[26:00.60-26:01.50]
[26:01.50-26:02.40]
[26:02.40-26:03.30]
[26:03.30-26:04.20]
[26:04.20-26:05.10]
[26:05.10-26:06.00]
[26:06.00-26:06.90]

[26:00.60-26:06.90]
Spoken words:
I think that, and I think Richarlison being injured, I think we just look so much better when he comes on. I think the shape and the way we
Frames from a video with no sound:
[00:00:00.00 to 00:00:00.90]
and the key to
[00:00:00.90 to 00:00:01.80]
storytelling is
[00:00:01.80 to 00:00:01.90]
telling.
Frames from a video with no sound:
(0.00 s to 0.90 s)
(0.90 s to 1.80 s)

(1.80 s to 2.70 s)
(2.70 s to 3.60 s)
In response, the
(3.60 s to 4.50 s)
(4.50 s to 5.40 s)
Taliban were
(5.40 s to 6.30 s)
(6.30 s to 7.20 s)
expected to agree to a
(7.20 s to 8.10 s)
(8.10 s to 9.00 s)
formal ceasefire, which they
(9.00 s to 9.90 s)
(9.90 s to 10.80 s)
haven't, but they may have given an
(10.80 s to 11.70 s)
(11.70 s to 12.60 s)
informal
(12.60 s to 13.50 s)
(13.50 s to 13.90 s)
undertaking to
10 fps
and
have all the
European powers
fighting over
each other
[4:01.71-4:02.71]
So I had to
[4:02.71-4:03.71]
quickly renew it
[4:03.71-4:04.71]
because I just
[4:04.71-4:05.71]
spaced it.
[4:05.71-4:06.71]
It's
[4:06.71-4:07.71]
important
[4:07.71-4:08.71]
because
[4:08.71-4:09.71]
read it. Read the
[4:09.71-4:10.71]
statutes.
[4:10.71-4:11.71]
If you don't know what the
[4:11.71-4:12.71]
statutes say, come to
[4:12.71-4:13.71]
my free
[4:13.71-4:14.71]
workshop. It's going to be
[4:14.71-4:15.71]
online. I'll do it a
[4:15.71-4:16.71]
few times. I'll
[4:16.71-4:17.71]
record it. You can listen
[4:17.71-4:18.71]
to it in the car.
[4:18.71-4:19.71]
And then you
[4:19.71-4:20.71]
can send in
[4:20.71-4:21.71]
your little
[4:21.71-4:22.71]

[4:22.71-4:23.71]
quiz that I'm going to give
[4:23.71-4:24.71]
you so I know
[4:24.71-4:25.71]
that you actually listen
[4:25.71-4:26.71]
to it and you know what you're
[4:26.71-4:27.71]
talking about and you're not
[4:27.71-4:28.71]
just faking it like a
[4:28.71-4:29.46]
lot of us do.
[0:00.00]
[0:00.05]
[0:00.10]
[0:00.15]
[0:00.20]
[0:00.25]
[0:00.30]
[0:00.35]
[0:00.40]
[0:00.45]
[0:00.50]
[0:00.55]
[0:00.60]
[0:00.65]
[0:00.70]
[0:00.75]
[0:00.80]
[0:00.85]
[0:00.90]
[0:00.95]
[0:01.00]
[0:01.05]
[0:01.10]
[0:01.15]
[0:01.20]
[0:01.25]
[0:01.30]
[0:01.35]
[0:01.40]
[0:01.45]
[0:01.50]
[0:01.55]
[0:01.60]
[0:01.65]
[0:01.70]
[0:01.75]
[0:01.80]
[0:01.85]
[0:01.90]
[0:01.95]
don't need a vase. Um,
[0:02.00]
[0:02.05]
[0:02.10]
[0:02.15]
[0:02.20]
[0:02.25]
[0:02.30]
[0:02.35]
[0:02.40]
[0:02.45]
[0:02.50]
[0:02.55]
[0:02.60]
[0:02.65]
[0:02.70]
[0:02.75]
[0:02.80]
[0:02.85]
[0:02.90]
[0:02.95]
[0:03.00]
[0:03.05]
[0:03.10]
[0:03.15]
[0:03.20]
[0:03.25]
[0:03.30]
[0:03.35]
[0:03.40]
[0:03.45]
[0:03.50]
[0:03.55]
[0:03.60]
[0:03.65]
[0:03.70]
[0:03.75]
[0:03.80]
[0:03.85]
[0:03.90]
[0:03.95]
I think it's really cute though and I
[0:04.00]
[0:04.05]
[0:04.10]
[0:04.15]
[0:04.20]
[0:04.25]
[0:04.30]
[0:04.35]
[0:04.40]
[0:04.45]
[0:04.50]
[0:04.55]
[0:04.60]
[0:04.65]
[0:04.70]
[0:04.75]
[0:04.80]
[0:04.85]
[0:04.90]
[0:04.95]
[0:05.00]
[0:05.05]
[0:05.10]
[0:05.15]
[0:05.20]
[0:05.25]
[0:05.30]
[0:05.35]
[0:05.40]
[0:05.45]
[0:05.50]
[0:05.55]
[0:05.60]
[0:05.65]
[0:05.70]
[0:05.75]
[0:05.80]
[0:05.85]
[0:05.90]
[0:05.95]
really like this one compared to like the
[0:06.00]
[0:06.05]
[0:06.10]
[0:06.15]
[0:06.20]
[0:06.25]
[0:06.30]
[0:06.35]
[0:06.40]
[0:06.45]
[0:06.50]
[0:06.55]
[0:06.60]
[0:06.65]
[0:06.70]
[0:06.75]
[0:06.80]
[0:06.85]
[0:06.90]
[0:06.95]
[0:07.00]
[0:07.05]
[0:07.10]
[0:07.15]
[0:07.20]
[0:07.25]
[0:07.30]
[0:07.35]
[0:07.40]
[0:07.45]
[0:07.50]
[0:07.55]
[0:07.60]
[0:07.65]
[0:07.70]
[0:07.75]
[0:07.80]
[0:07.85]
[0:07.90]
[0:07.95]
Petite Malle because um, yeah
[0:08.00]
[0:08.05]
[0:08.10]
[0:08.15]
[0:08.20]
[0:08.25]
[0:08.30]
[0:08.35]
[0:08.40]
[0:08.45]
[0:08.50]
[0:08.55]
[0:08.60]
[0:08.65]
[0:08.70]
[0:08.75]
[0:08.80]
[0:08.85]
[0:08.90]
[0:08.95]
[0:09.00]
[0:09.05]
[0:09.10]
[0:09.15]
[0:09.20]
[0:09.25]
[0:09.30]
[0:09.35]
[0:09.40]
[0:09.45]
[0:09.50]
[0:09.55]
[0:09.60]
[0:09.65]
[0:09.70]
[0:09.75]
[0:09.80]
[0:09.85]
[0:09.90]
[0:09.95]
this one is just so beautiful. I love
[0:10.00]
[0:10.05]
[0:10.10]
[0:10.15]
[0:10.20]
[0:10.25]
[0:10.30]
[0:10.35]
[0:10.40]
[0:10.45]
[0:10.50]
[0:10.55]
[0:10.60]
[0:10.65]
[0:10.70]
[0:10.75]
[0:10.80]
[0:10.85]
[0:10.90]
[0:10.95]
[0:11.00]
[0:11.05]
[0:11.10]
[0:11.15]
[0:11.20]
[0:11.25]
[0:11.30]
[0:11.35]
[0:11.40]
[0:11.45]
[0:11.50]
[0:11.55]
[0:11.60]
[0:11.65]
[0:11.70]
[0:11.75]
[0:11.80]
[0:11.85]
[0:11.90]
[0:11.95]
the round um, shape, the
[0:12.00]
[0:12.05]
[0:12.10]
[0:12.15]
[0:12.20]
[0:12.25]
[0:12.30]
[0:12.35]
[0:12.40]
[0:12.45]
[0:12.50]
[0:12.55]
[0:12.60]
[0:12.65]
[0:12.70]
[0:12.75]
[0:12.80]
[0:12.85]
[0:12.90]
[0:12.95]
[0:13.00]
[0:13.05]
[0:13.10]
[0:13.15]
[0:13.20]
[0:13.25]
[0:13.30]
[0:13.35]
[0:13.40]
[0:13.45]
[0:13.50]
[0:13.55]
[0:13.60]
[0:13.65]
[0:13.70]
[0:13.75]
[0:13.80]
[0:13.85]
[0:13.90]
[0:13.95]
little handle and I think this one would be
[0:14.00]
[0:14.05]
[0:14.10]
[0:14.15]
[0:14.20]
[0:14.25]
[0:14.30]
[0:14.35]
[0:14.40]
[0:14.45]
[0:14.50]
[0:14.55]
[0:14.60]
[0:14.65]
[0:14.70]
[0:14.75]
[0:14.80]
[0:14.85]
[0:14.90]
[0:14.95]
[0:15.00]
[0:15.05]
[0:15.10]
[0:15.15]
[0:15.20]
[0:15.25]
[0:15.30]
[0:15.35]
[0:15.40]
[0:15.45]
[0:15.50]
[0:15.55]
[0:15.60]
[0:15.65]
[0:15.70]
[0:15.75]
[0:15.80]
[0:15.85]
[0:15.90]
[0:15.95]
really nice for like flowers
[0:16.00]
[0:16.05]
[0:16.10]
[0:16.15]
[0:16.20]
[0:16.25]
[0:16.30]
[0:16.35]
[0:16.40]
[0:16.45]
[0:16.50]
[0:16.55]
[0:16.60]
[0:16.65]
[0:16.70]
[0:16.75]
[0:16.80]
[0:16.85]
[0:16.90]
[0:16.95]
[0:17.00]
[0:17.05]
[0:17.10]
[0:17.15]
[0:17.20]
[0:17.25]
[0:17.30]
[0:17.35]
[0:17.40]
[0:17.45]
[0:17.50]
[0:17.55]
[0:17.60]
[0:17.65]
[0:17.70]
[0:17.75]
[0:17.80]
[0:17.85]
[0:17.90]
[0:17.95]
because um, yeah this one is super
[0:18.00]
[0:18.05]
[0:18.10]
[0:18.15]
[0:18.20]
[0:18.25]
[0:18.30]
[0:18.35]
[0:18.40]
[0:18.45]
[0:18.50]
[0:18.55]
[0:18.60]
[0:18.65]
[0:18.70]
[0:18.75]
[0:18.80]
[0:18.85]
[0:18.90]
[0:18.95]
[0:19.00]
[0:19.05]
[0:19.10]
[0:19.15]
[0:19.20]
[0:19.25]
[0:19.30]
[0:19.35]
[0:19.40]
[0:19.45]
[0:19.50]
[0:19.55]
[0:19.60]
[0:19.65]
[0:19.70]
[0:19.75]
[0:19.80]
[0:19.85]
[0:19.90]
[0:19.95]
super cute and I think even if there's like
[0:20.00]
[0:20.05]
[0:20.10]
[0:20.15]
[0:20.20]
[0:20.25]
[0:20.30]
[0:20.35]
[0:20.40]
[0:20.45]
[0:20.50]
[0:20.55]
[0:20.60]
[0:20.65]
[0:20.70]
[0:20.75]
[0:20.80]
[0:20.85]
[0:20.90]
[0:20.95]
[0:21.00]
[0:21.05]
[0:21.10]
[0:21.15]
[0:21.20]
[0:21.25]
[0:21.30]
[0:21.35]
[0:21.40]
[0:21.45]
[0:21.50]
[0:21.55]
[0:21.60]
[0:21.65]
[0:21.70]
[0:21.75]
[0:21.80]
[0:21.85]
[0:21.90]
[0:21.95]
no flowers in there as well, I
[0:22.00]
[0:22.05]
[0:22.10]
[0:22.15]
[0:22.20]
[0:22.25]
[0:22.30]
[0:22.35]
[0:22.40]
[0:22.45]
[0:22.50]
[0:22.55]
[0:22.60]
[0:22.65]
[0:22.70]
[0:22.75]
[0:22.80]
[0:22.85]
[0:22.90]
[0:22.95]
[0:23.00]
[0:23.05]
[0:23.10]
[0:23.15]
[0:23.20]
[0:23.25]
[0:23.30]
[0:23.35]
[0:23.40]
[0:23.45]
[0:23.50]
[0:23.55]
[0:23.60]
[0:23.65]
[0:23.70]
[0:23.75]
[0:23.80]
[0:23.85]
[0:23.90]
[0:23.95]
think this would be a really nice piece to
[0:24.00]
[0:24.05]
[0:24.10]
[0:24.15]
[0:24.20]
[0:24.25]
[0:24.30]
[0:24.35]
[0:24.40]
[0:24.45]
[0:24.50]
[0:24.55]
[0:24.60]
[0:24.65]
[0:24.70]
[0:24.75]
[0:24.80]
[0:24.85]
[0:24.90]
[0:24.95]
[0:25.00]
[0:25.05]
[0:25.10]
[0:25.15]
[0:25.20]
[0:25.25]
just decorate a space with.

Exercise goal
The answer must consist solely of the lines from the first line of the data to the line holding "(9.00 s to 9.90 s)", each given again exactly.

Answer space
[26:00.60-26:01.50]
[26:01.50-26:02.40]
[26:02.40-26:03.30]
[26:03.30-26:04.20]
[26:04.20-26:05.10]
[26:05.10-26:06.00]
[26:06.00-26:06.90]

[26:00.60-26:06.90]
Spoken words:
I think that, and I think Richarlison being injured, I think we just look so much better when he comes on. I think the shape and the way we
Frames from a video with no sound:
[00:00:00.00 to 00:00:00.90]
and the key to
[00:00:00.90 to 00:00:01.80]
storytelling is
[00:00:01.80 to 00:00:01.90]
telling.
Frames from a video with no sound:
(0.00 s to 0.90 s)
(0.90 s to 1.80 s)

(1.80 s to 2.70 s)
(2.70 s to 3.60 s)
In response, the
(3.60 s to 4.50 s)
(4.50 s to 5.40 s)
Taliban were
(5.40 s to 6.30 s)
(6.30 s to 7.20 s)
expected to agree to a
(7.20 s to 8.10 s)
(8.10 s to 9.00 s)
formal ceasefire, which they
(9.00 s to 9.90 s)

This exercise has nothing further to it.